For production, add:

request queueing
streaming output
timeout handling
GPU health checks
max context enforcement
structured logs
authentication

Troubleshooting

1. CUDA Out of Memory

Reduce memory pressure by:

lowering context length
reducing batch size
increasing tensor/model parallel size
using more GPUs
starting with DeepSeek-V4-Flash instead of Pro

Long context is usually the first thing to reduce during debugging.

2. Download Fails or Hangs

Use huggingface-cli download instead of browser downloads. Re-run the same command to resume.

You can also set a dedicated cache directory:

export HF_HOME=/data/cache/huggingface
export HUGGINGFACE_HUB_CACHE=/data/cache/huggingface/hub

3. The Model Generates Strange Chat Output

Check prompt formatting. DeepSeek-V4 does not use a standard Jinja chat template. Use the official encoding/ implementation.

4. Multi-GPU Run Fails

Verify that PyTorch can see all GPUs:

python - <<'PY'
import torch
print(torch.cuda.device_count())
for i in range(torch.cuda.device_count()):
    print(i, torch.cuda.get_device_name(i))
PY

Also check NCCL networking for multi-node runs:

export NCCL_DEBUG=INFO

5. Think Max Is Too Slow

Think Max is designed to spend more compute on difficult reasoning. Use it only for tasks that justify the cost. For normal assistant usage, Non-think or Think High is usually more practical.

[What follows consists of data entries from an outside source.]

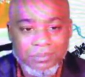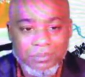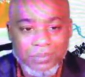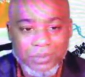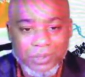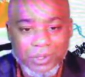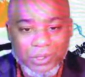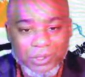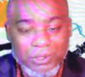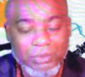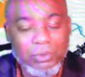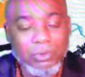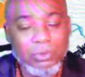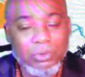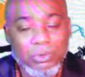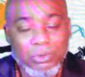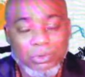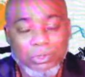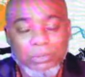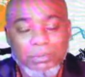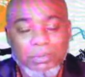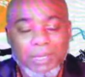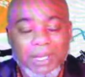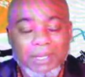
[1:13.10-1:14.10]
You know who
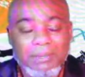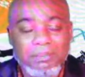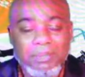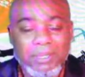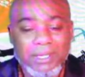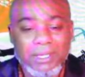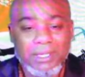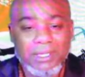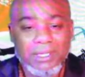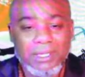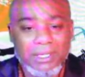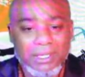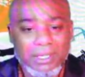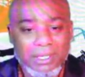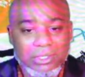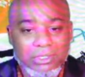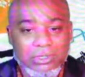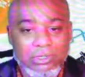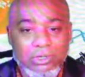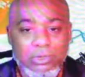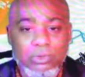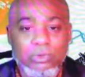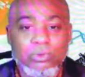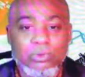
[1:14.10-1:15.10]
you might be, and you
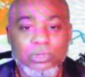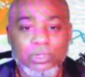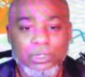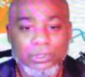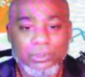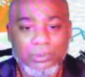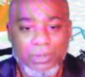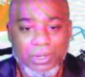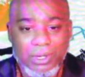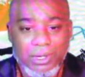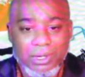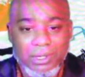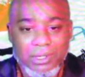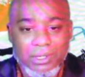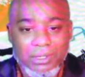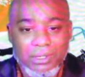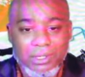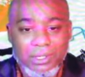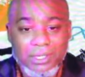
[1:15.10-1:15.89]
know who you are.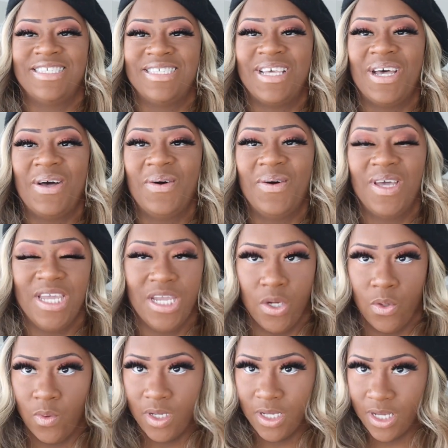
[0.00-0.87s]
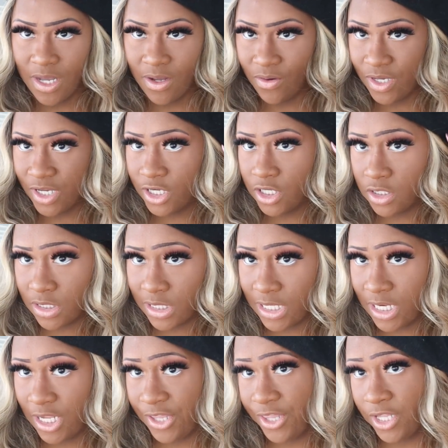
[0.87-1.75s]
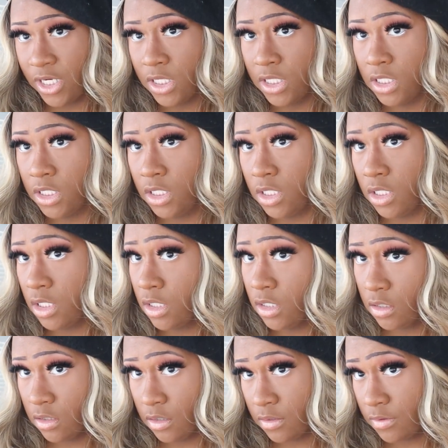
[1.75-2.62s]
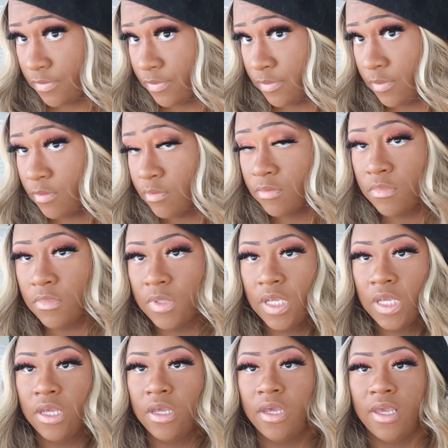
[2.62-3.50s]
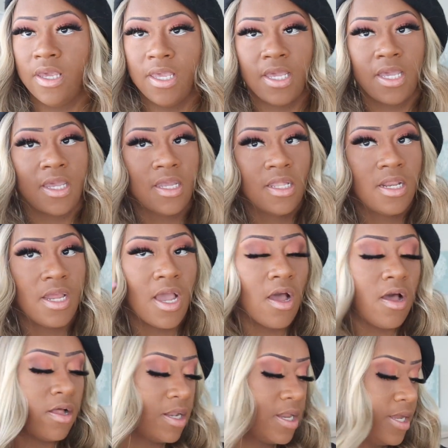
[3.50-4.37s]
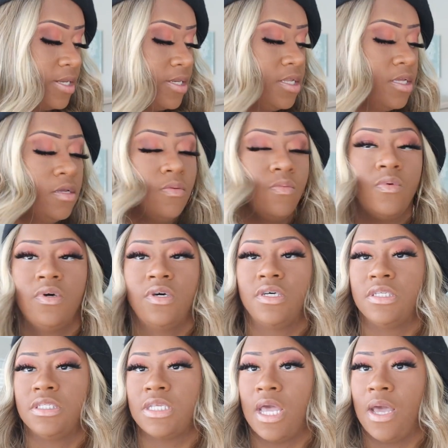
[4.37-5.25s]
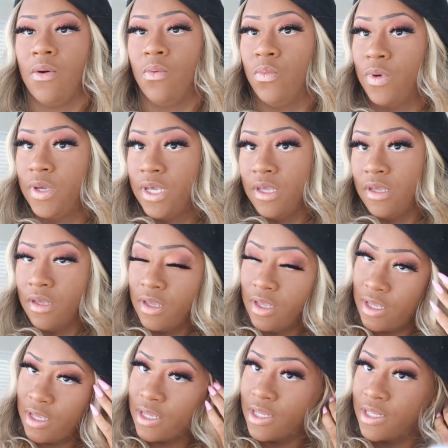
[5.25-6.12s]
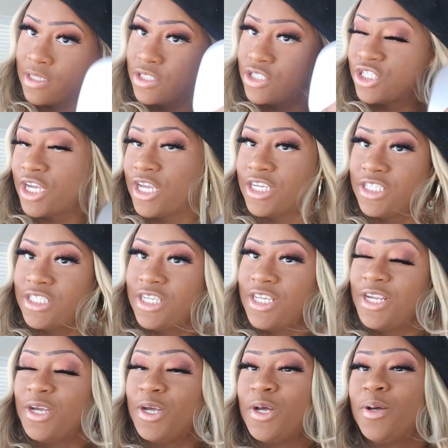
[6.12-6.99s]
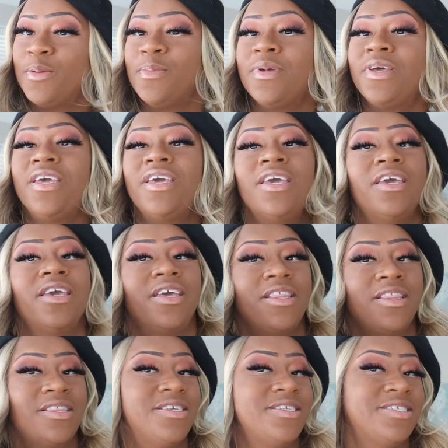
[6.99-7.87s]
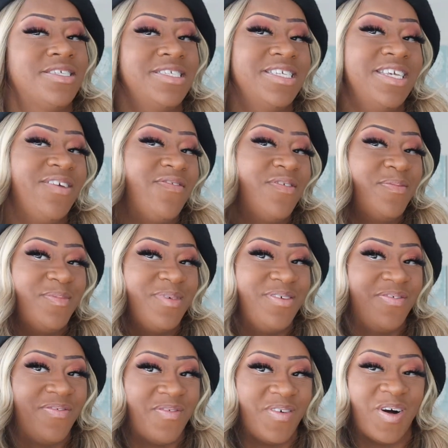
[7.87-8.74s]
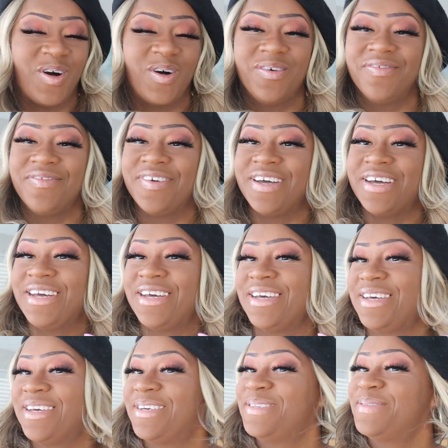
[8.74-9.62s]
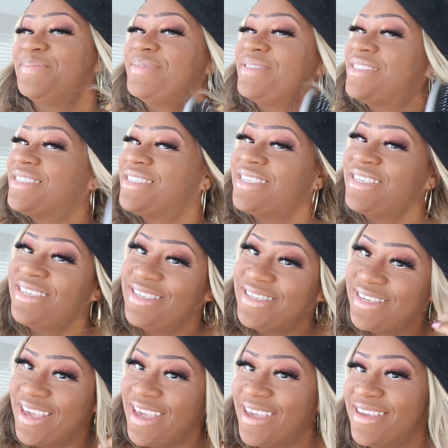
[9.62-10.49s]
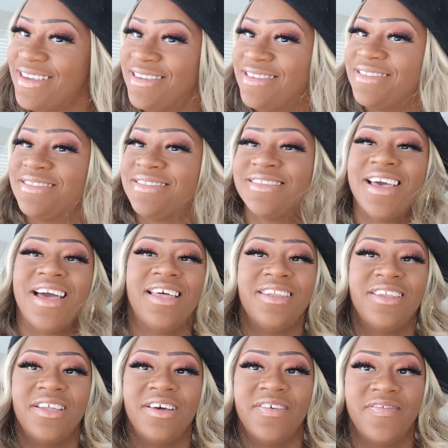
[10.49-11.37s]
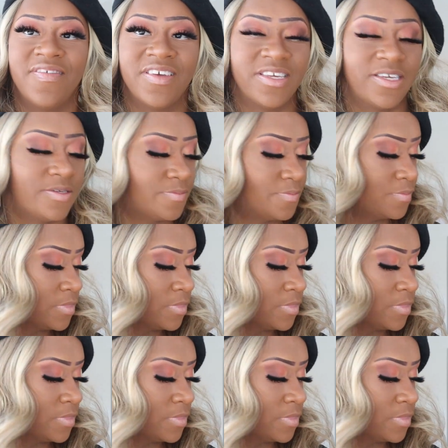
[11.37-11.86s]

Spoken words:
So here we go. Here's another look. And all I did was I went and changed it up, and this is giving me fall vibes. Yes, I love it.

Recommended Deployment Strategy

If you are deploying DeepSeek-V4 locally for the first time, follow this sequence:

Start with DeepSeek-V4-Flash.
Use the official inference code.
Use a small test context first.
Confirm the official encoding works.
Increase context length gradually.
Add an API wrapper only after local generation is stable.
Consider Pro only when you have cluster-scale GPU resources.

Final Thoughts

DeepSeek-V4 is powerful, but it is not a casual local model. The Flash version is the practical entry point, while Pro belongs in serious multi-GPU or multi-node environments. The key to a successful setup is to respect the official workflow: download the Hugging Face repository, convert the weights with the provided inference tools, run generation with torchrun, and use the dedicated DeepSeek-V4 encoding utilities instead of assuming a generic chat template.

If you only need to experiment with prompts, the hosted DeepSeek chat service or API routes may be easier. But if you need data privacy, full control, no per-token billing, or custom infrastructure, running DeepSeek-V4 locally gives you a strong foundation for building private long-context AI systems.